__Your instructions__
Lines from the one containing "[00:00:02.00 to 00:00:03.00]" through the final line of the data, restated word for word and free of pictures, make up the whole answer.

==== Dataset excerpts ====

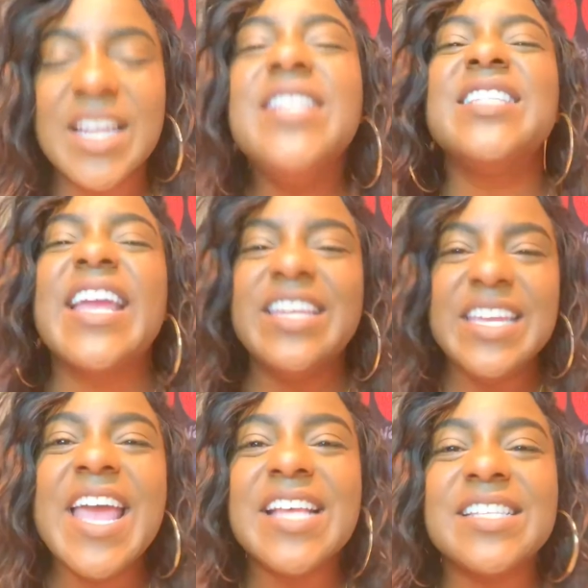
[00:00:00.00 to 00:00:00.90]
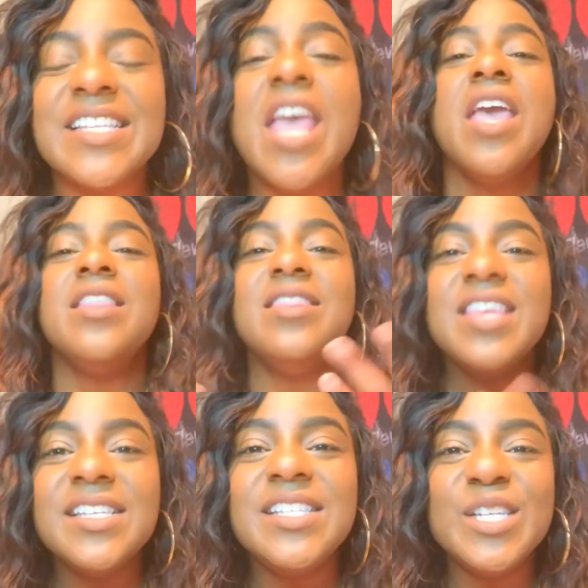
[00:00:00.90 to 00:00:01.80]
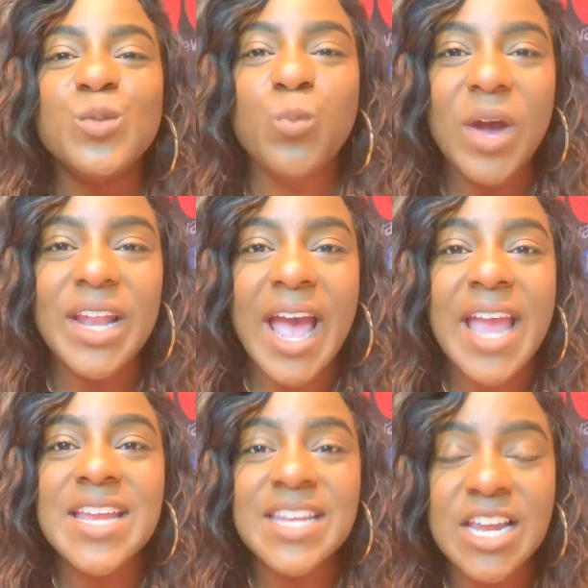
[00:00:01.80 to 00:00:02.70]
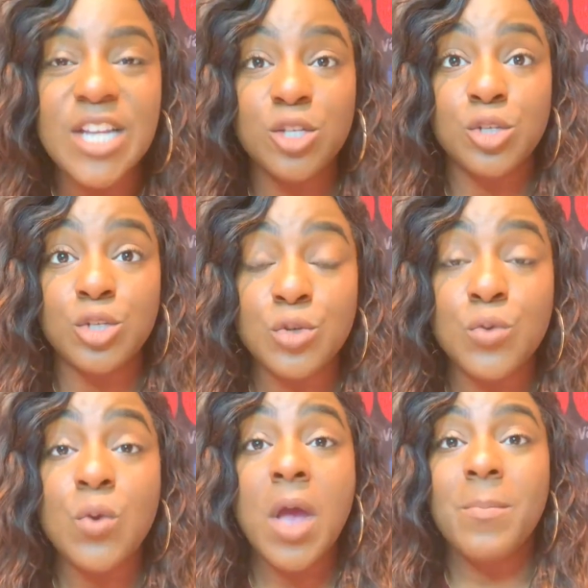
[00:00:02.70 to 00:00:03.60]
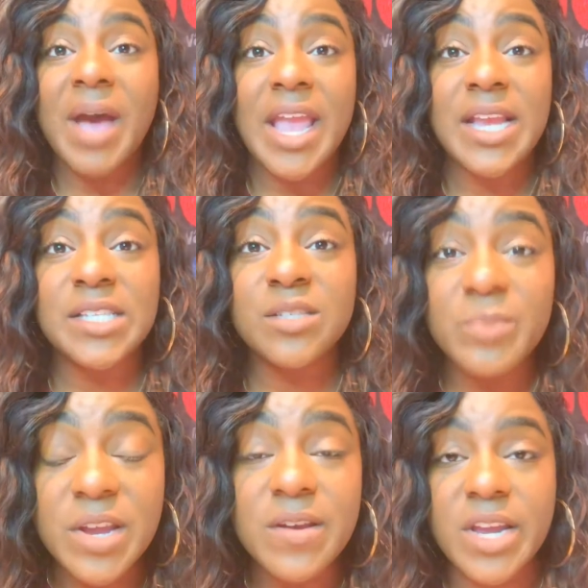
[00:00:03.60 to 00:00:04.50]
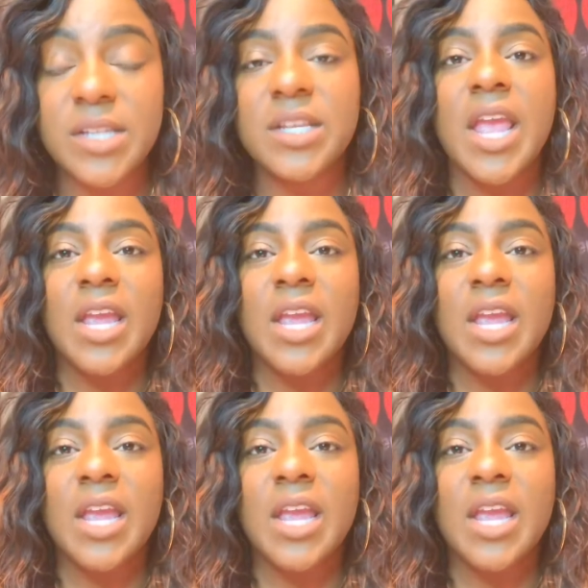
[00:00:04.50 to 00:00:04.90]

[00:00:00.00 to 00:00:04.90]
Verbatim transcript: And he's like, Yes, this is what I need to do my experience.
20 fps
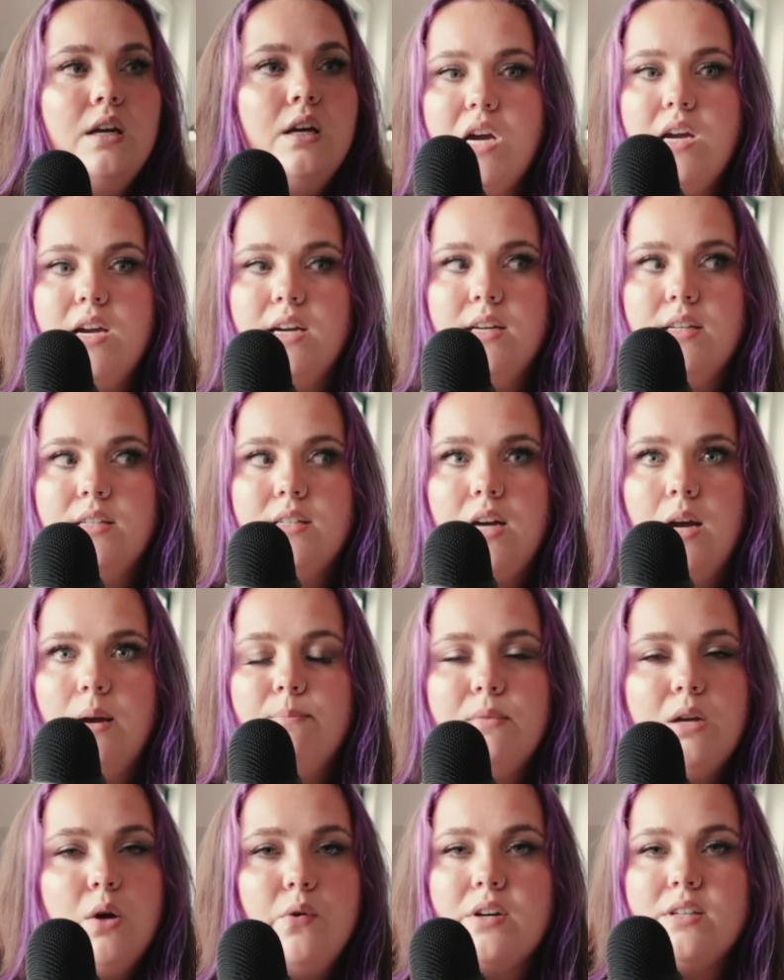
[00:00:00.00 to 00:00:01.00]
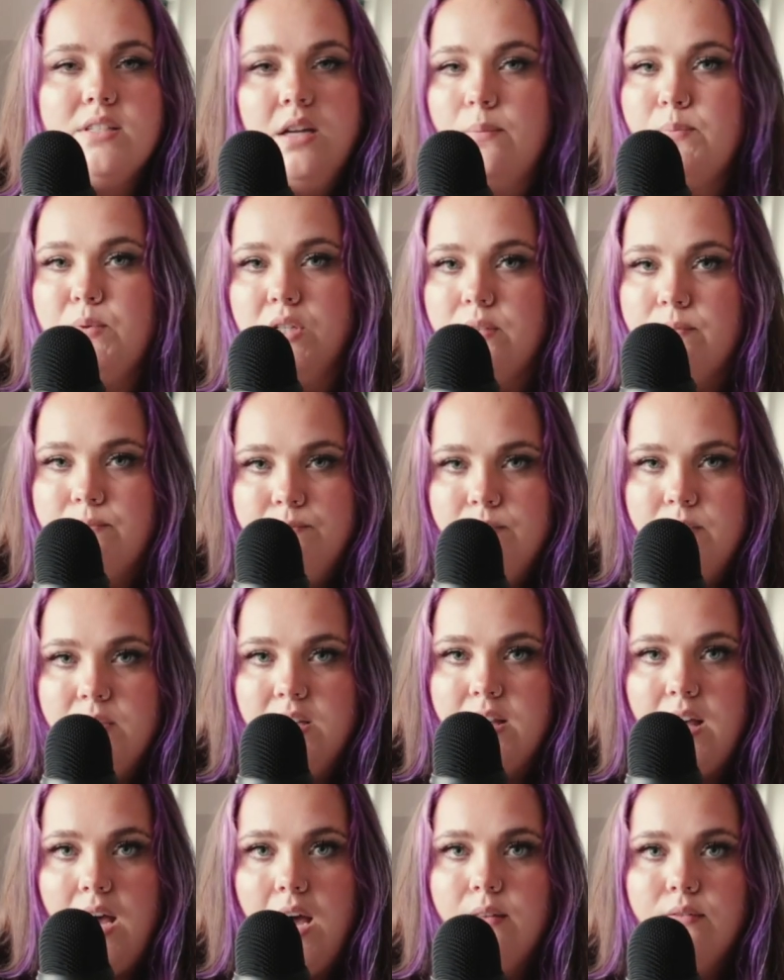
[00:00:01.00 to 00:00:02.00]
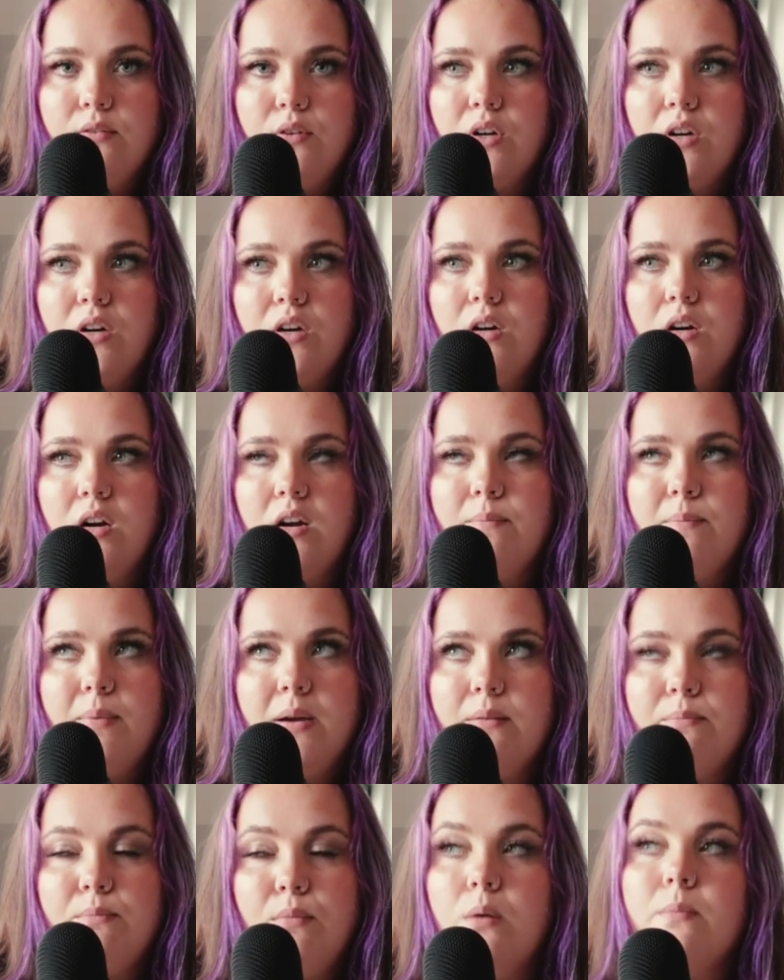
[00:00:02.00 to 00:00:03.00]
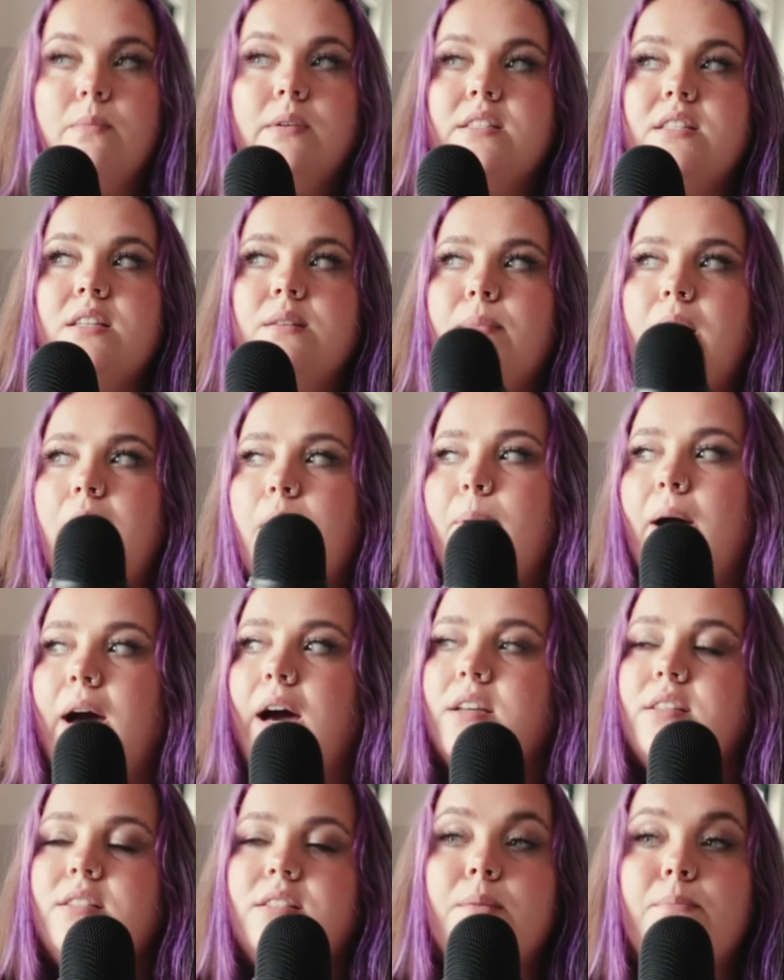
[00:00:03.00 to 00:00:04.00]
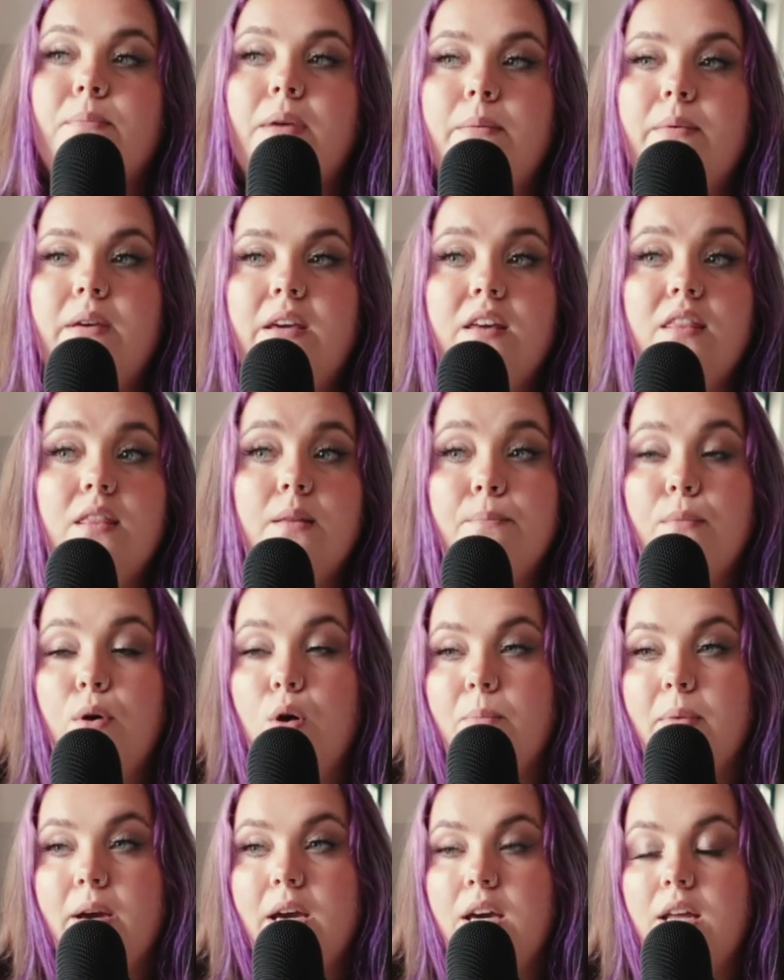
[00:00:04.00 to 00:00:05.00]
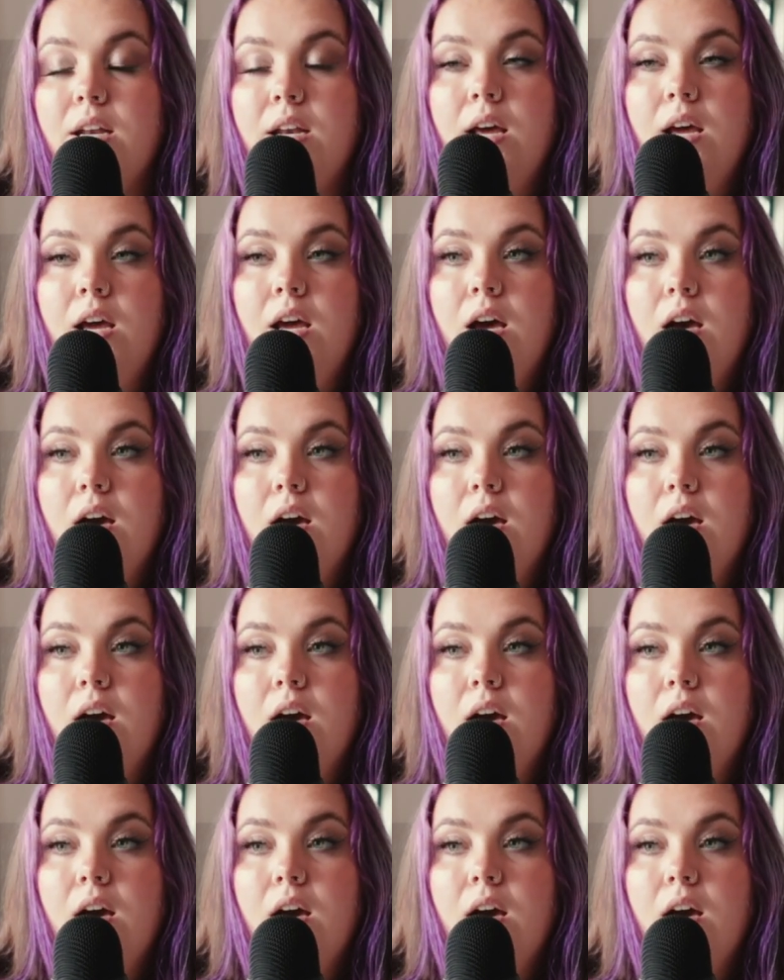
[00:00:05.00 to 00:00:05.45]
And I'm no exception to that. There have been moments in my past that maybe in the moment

====

__Answer to this exercise__
[00:00:02.00 to 00:00:03.00]
[00:00:03.00 to 00:00:04.00]
[00:00:04.00 to 00:00:05.00]
[00:00:05.00 to 00:00:05.45]
And I'm no exception to that. There have been moments in my past that maybe in the moment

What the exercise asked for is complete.